Problem requirements:
Every record needs to come back as written, except for the pictures.
[Data — start]
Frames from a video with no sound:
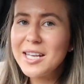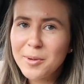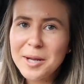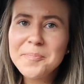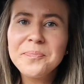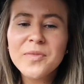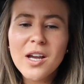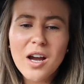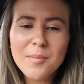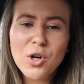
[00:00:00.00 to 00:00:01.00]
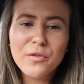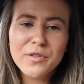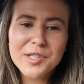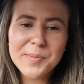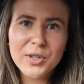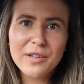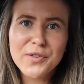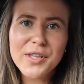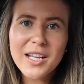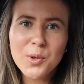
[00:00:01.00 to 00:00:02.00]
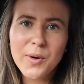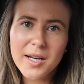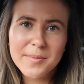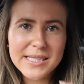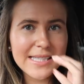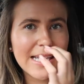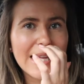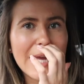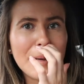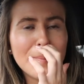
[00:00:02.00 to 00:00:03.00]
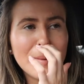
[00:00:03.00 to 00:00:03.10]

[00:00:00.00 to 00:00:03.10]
Anyway, I'm off this morning. I've got like quite a busy day ahead.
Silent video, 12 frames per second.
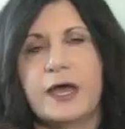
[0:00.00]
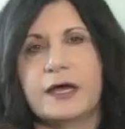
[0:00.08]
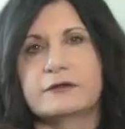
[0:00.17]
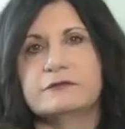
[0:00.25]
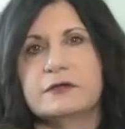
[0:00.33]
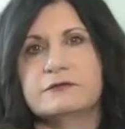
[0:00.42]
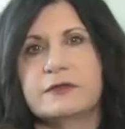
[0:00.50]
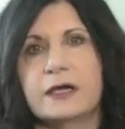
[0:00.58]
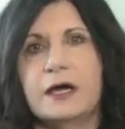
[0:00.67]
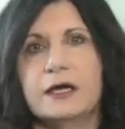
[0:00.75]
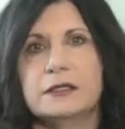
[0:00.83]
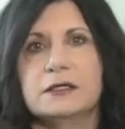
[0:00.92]
access
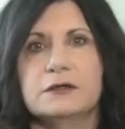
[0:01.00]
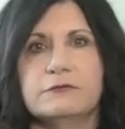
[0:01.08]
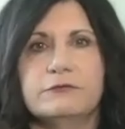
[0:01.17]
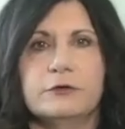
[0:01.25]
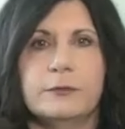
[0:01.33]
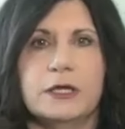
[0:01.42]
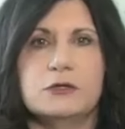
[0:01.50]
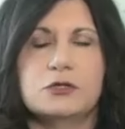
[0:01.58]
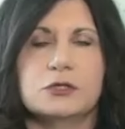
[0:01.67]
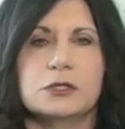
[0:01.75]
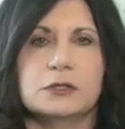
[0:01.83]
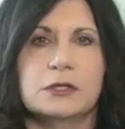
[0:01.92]
that kind of
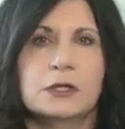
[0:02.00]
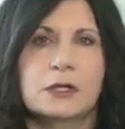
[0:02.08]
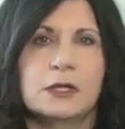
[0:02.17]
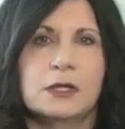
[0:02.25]
information.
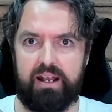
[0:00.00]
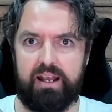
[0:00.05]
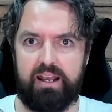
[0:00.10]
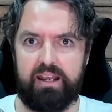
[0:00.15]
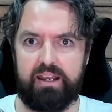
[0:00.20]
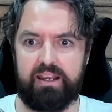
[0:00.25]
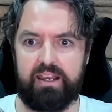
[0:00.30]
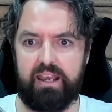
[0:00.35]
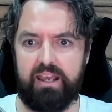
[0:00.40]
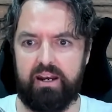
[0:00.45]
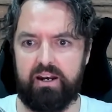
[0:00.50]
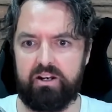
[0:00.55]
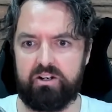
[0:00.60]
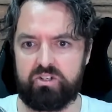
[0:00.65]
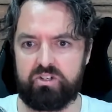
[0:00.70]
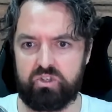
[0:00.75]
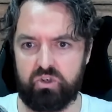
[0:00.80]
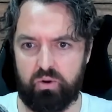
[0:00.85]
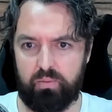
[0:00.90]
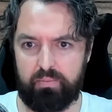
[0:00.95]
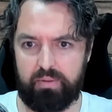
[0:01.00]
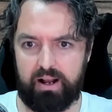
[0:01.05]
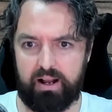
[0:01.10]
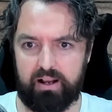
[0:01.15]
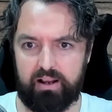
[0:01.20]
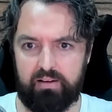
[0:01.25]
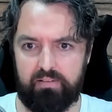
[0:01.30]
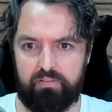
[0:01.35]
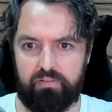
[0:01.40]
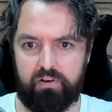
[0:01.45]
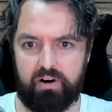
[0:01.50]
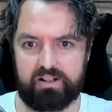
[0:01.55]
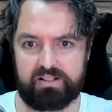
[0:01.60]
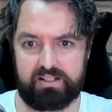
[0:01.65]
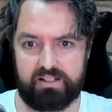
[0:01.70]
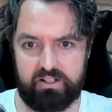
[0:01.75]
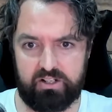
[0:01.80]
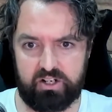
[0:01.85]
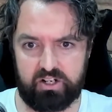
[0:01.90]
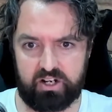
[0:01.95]
a candidate short market for
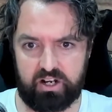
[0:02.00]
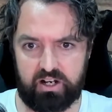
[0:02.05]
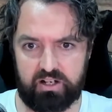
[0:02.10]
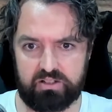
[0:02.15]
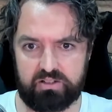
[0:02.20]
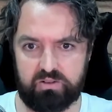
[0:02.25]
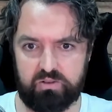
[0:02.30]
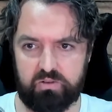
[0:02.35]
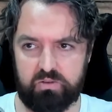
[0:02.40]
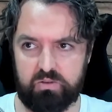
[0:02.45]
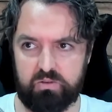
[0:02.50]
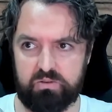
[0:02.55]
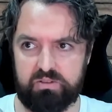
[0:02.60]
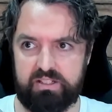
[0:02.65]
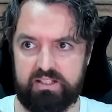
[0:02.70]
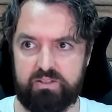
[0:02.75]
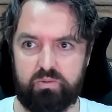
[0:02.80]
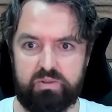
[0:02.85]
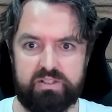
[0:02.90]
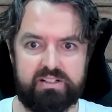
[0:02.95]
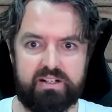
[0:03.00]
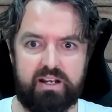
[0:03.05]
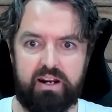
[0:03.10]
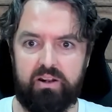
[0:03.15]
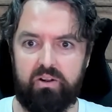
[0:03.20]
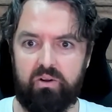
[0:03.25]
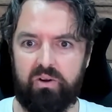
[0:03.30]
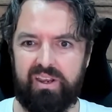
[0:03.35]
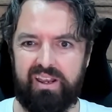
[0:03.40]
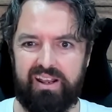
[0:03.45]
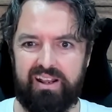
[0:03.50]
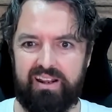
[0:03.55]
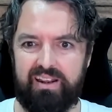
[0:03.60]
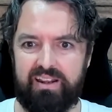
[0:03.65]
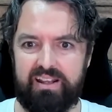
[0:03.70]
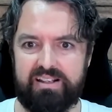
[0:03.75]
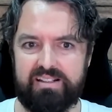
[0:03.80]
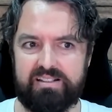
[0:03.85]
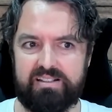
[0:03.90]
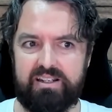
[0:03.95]
us in Newcastle since we started looking
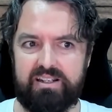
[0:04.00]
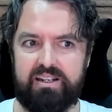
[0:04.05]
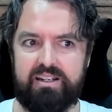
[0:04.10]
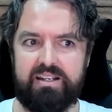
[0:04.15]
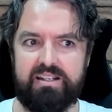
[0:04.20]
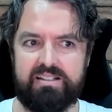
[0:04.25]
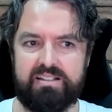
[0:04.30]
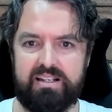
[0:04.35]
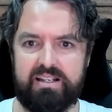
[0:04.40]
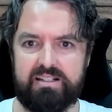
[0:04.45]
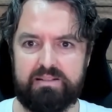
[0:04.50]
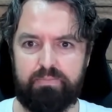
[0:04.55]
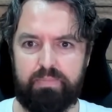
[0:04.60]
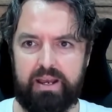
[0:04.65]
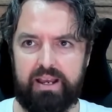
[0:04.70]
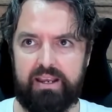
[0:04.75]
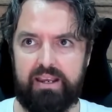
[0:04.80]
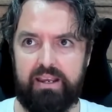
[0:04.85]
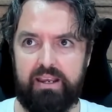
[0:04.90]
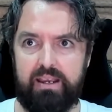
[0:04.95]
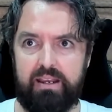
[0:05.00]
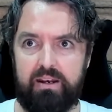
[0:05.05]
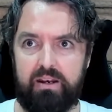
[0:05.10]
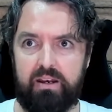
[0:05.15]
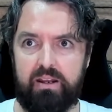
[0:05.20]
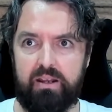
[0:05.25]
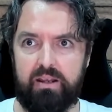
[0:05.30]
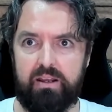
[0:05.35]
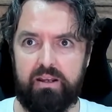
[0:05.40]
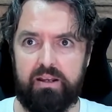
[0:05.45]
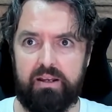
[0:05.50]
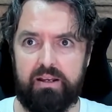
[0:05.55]
at these statistics back in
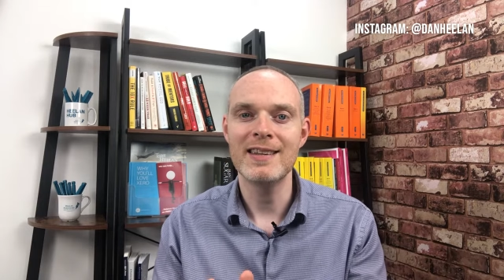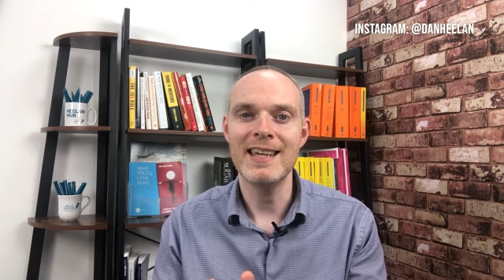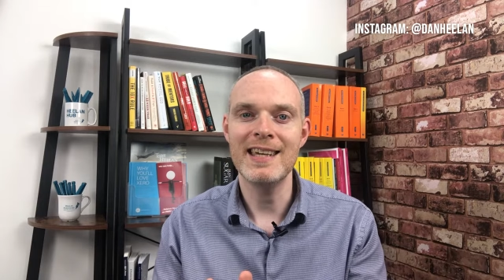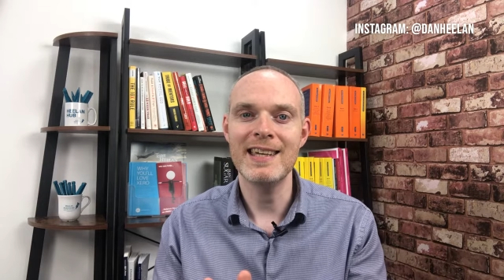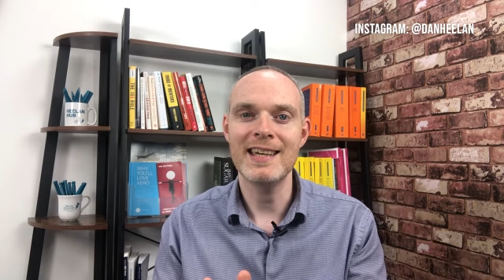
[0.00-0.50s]

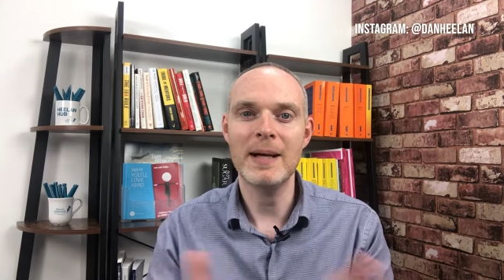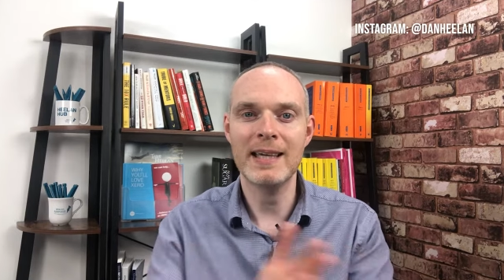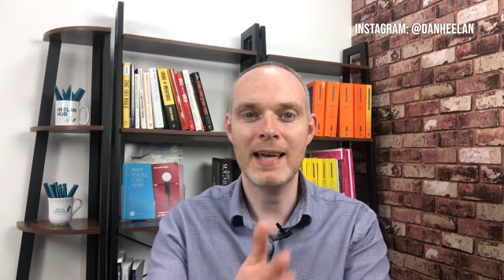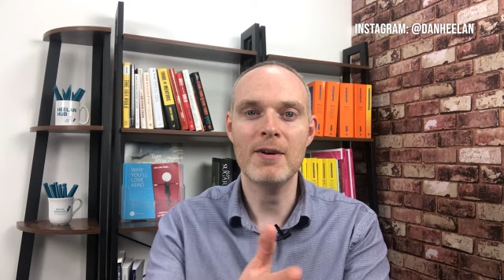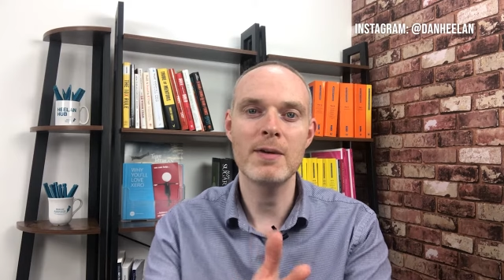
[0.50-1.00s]
the bank
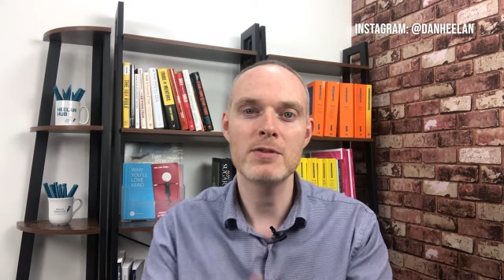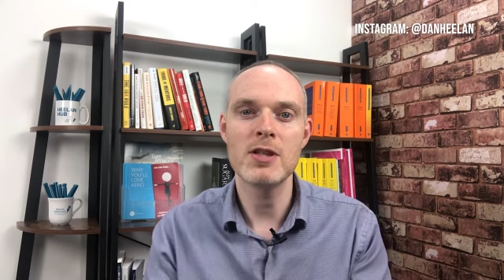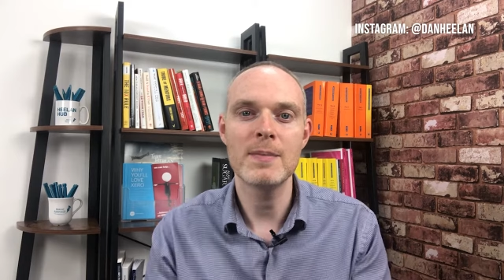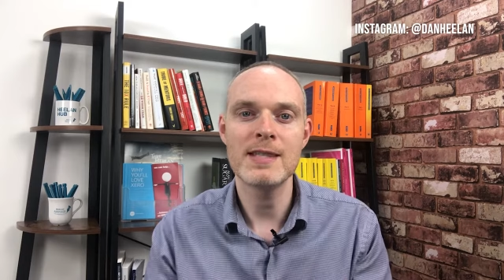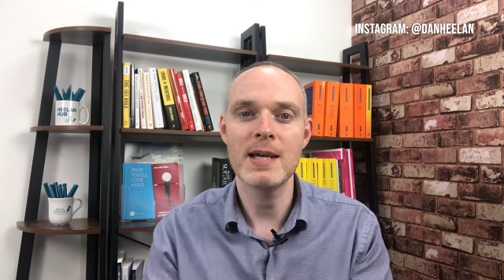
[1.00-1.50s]
account over to
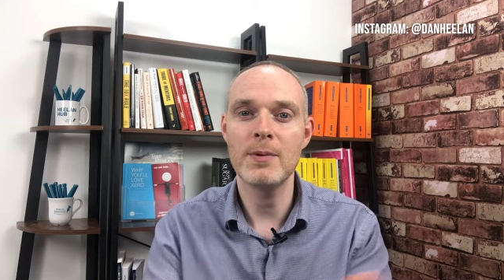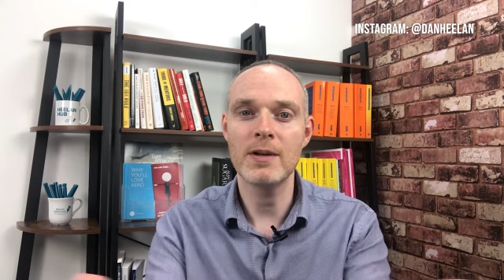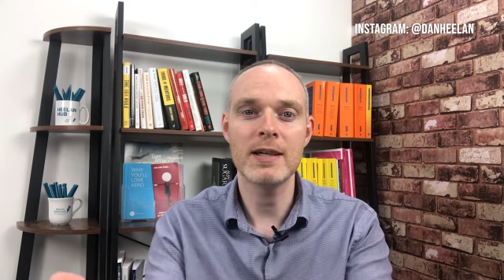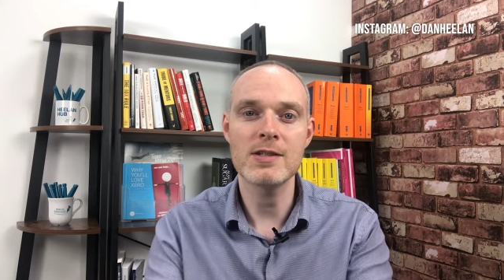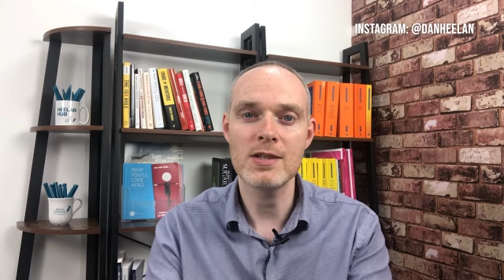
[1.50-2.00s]
them and say, well,
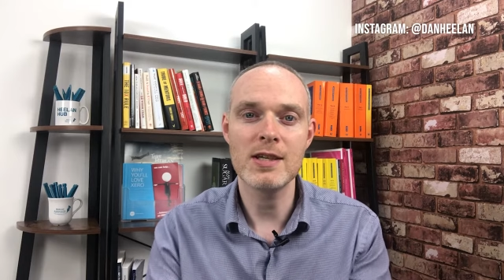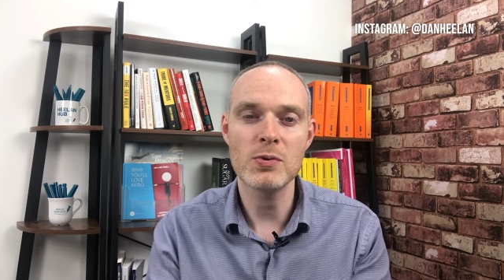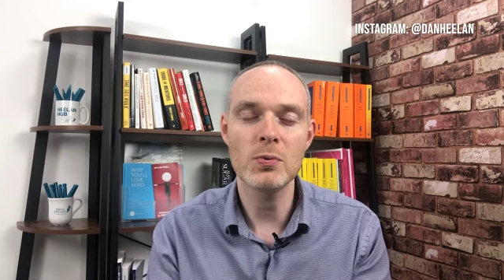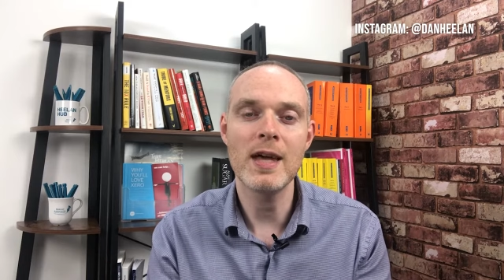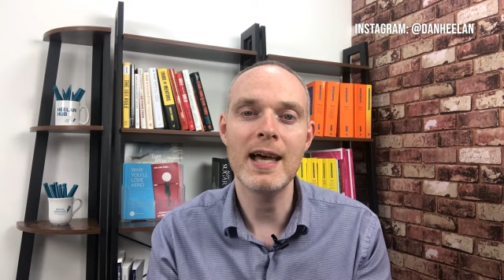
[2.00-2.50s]
look, it's
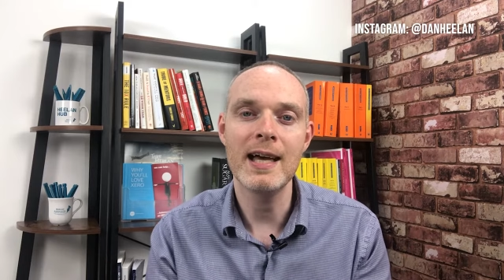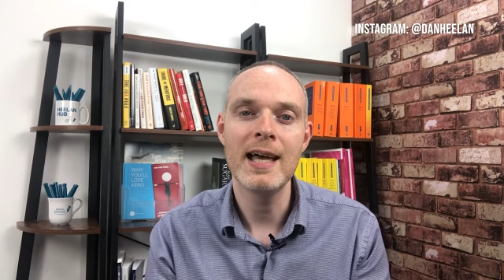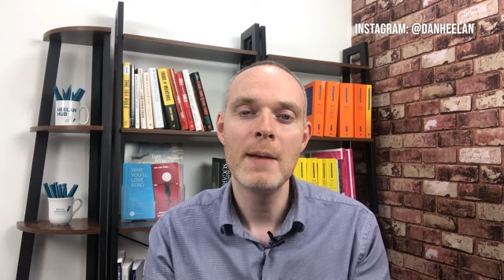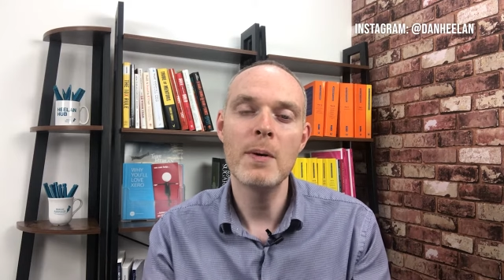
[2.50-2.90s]
all there.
[Data — finish]
Your response:
Frames from a video with no sound:
[00:00:00.00 to 00:00:01.00]
[00:00:01.00 to 00:00:02.00]
[00:00:02.00 to 00:00:03.00]
[00:00:03.00 to 00:00:03.10]

[00:00:00.00 to 00:00:03.10]
Anyway, I'm off this morning. I've got like quite a busy day ahead.
Silent video, 12 frames per second.
[0:00.00]
[0:00.08]
[0:00.17]
[0:00.25]
[0:00.33]
[0:00.42]
[0:00.50]
[0:00.58]
[0:00.67]
[0:00.75]
[0:00.83]
[0:00.92]
access
[0:01.00]
[0:01.08]
[0:01.17]
[0:01.25]
[0:01.33]
[0:01.42]
[0:01.50]
[0:01.58]
[0:01.67]
[0:01.75]
[0:01.83]
[0:01.92]
that kind of
[0:02.00]
[0:02.08]
[0:02.17]
[0:02.25]
information.
[0:00.00]
[0:00.05]
[0:00.10]
[0:00.15]
[0:00.20]
[0:00.25]
[0:00.30]
[0:00.35]
[0:00.40]
[0:00.45]
[0:00.50]
[0:00.55]
[0:00.60]
[0:00.65]
[0:00.70]
[0:00.75]
[0:00.80]
[0:00.85]
[0:00.90]
[0:00.95]
[0:01.00]
[0:01.05]
[0:01.10]
[0:01.15]
[0:01.20]
[0:01.25]
[0:01.30]
[0:01.35]
[0:01.40]
[0:01.45]
[0:01.50]
[0:01.55]
[0:01.60]
[0:01.65]
[0:01.70]
[0:01.75]
[0:01.80]
[0:01.85]
[0:01.90]
[0:01.95]
a candidate short market for
[0:02.00]
[0:02.05]
[0:02.10]
[0:02.15]
[0:02.20]
[0:02.25]
[0:02.30]
[0:02.35]
[0:02.40]
[0:02.45]
[0:02.50]
[0:02.55]
[0:02.60]
[0:02.65]
[0:02.70]
[0:02.75]
[0:02.80]
[0:02.85]
[0:02.90]
[0:02.95]
[0:03.00]
[0:03.05]
[0:03.10]
[0:03.15]
[0:03.20]
[0:03.25]
[0:03.30]
[0:03.35]
[0:03.40]
[0:03.45]
[0:03.50]
[0:03.55]
[0:03.60]
[0:03.65]
[0:03.70]
[0:03.75]
[0:03.80]
[0:03.85]
[0:03.90]
[0:03.95]
us in Newcastle since we started looking
[0:04.00]
[0:04.05]
[0:04.10]
[0:04.15]
[0:04.20]
[0:04.25]
[0:04.30]
[0:04.35]
[0:04.40]
[0:04.45]
[0:04.50]
[0:04.55]
[0:04.60]
[0:04.65]
[0:04.70]
[0:04.75]
[0:04.80]
[0:04.85]
[0:04.90]
[0:04.95]
[0:05.00]
[0:05.05]
[0:05.10]
[0:05.15]
[0:05.20]
[0:05.25]
[0:05.30]
[0:05.35]
[0:05.40]
[0:05.45]
[0:05.50]
[0:05.55]
at these statistics back in
[0.00-0.50s]

[0.50-1.00s]
the bank
[1.00-1.50s]
account over to
[1.50-2.00s]
them and say, well,
[2.00-2.50s]
look, it's
[2.50-2.90s]
all there.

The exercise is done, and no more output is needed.